The New York Yankees lost the Americal League Championship series to the Texas Rangers last night. An old high school friend (Hi Richard!) facebooked me and asked for any solace that might be gained from ancient Chinese philosophy. As a Taoist Yankee fan, I turn immediately to Zhaungzi and the Daodejing.
Consider this passage from Zhuangzi:
This life we're given comes in its own season, and then follows its vanishing away. If you're at ease in your own season, if you can dwell in its vanishing, joy and sorrow never touch you. This is what the ancients called getting free. If you can't get free, you're tangled in things. And things never overcome heaven...
He's discussing death, but his words can apply to the end of a baseball season as well. We know that the Yankees cannot win the World Series every year, and this year, this season, they came up two games short of going to the big game. But that outcome is not shameful. It turns out the Yanks this season are the second best team in the American League.

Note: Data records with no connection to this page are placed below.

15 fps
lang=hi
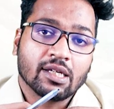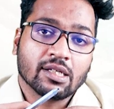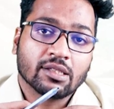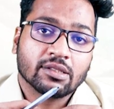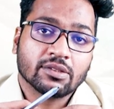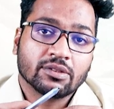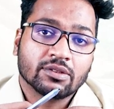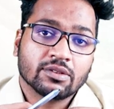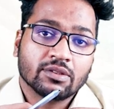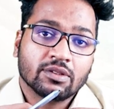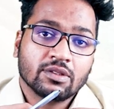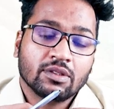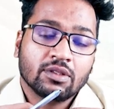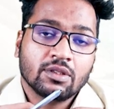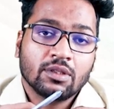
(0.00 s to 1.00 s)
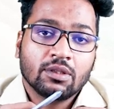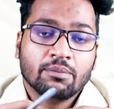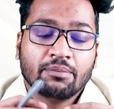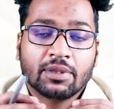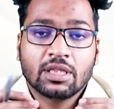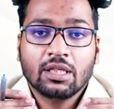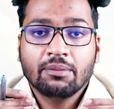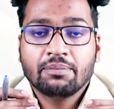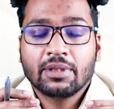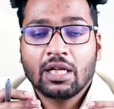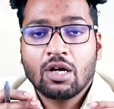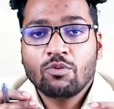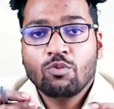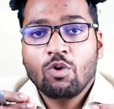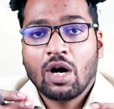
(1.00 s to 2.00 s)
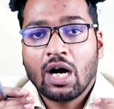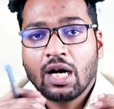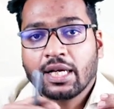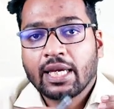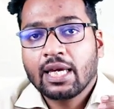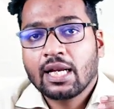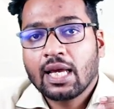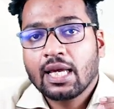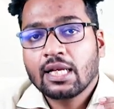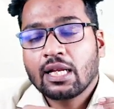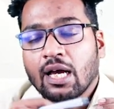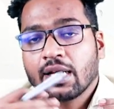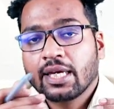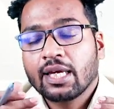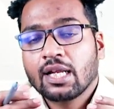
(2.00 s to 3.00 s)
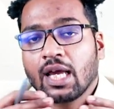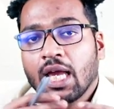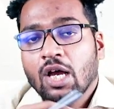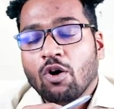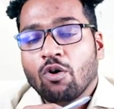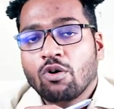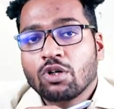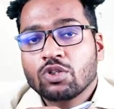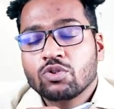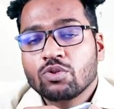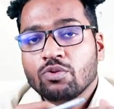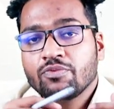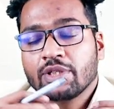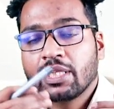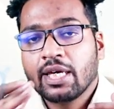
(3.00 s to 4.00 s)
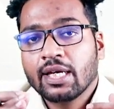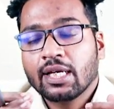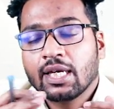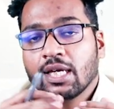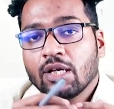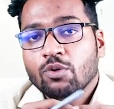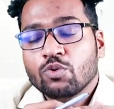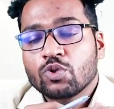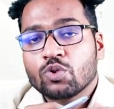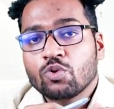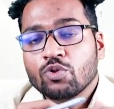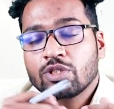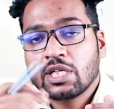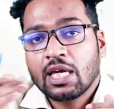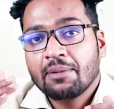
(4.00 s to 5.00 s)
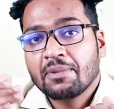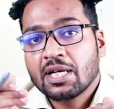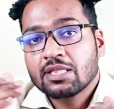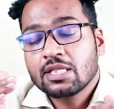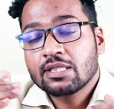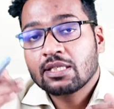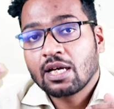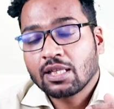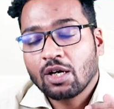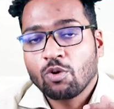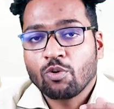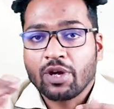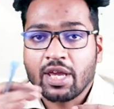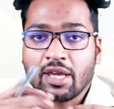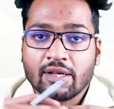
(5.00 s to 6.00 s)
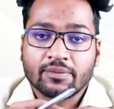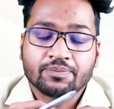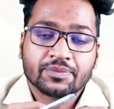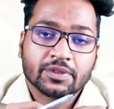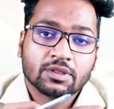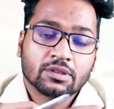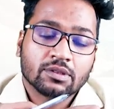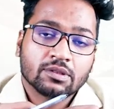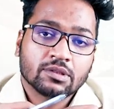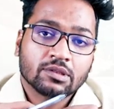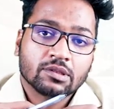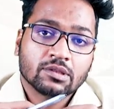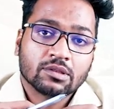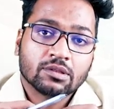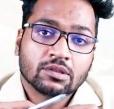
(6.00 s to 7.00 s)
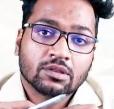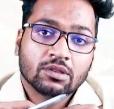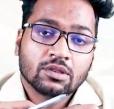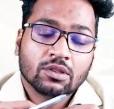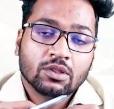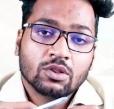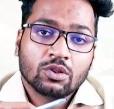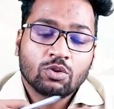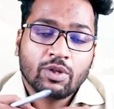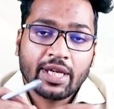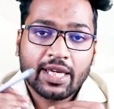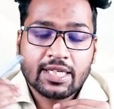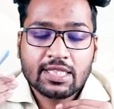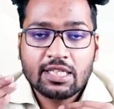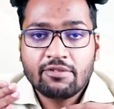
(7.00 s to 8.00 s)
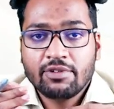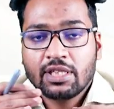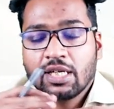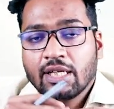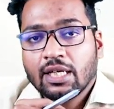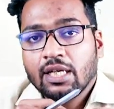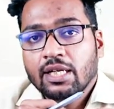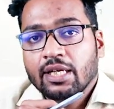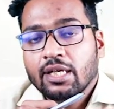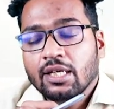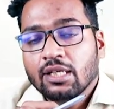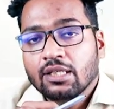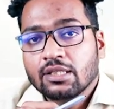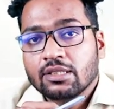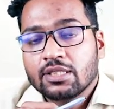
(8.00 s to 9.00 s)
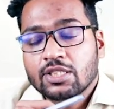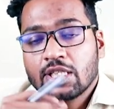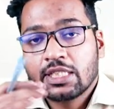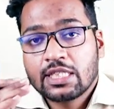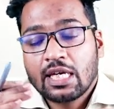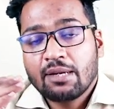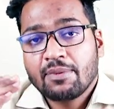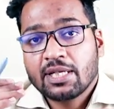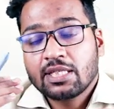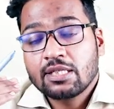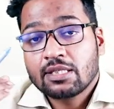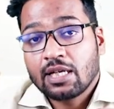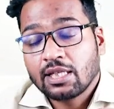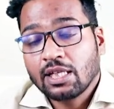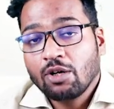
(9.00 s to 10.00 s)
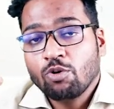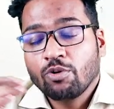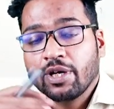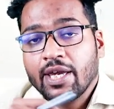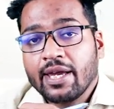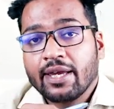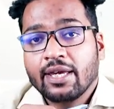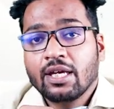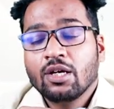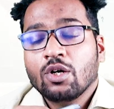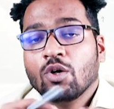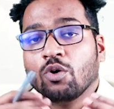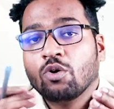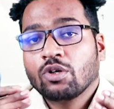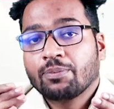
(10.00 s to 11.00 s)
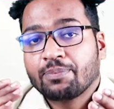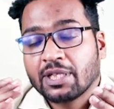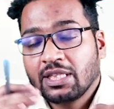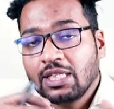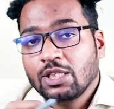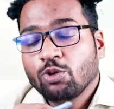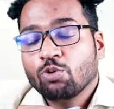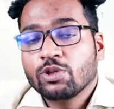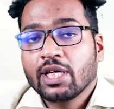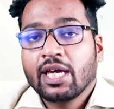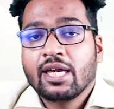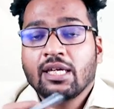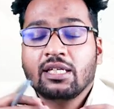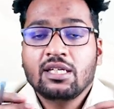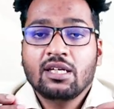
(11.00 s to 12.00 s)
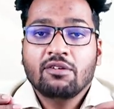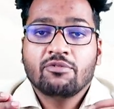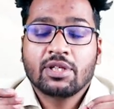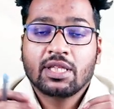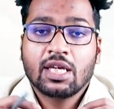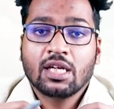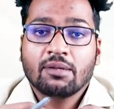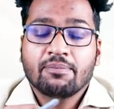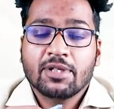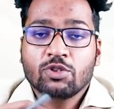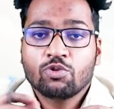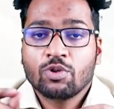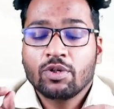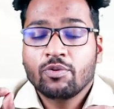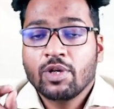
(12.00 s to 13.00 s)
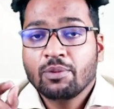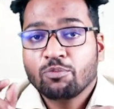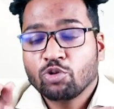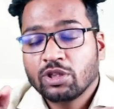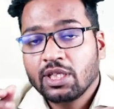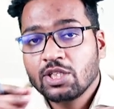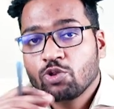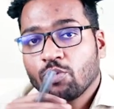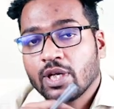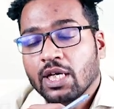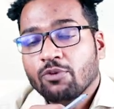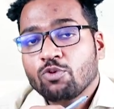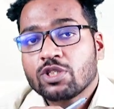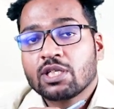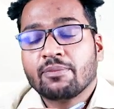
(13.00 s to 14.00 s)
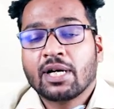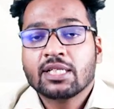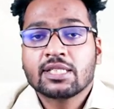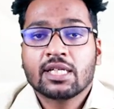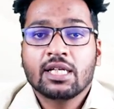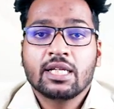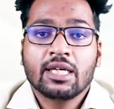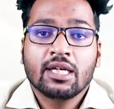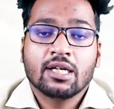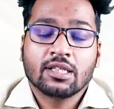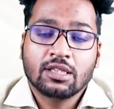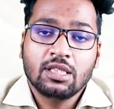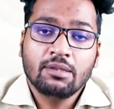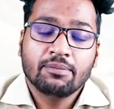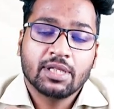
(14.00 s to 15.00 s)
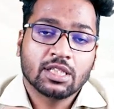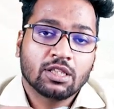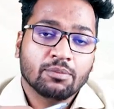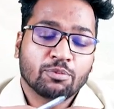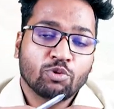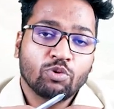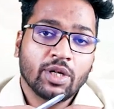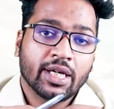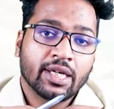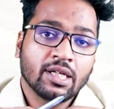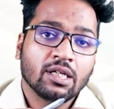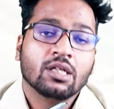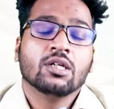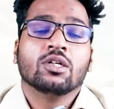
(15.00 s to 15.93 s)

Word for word: है मतलब ना वो हाँ कह रहा है ना कह रहा है और जो विधेयक है उसको छः माह से ज़्यादा हो गया है तो ऐसे विधेयक के लिए जिसे छः माह से ज़्यादा हो गया है और प्रतीत होता है कि ये विधेयक में जुड़े हुए मुद्दे जो हैं वो समाज के लिए अति महत्वपूर्ण हैं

It may hurt some to lose, but look at what was accomplished. It was a good season, ultimately, but now follows its vanishing away. Personally, I am at ease with that, especially since a certain other team in the American League East from a Northeastern city has been relegated to obscurity for weeks now. It was a good season. We have much to look forward to next year.
The Daodejing helps, too. Here is passage 40:
Return is the movement of Way, and yielding the method of Way.
All beneath heaven, the ten thousand things: it's all born of being, and being is born of nonbeing.
If we yield to the outcome of this season we can then look forward to "return." And for the Yankees this means that in the future we will return to the World Series. It is as natural as the passing of the seasons. Will it be next year? Hard to say. But it is inevitable that the Yankees will return, and likely sooner than any other team. That is simply how Way unfolds.
Passage 40 is one of my favorites. I have it written on one of my t shirts.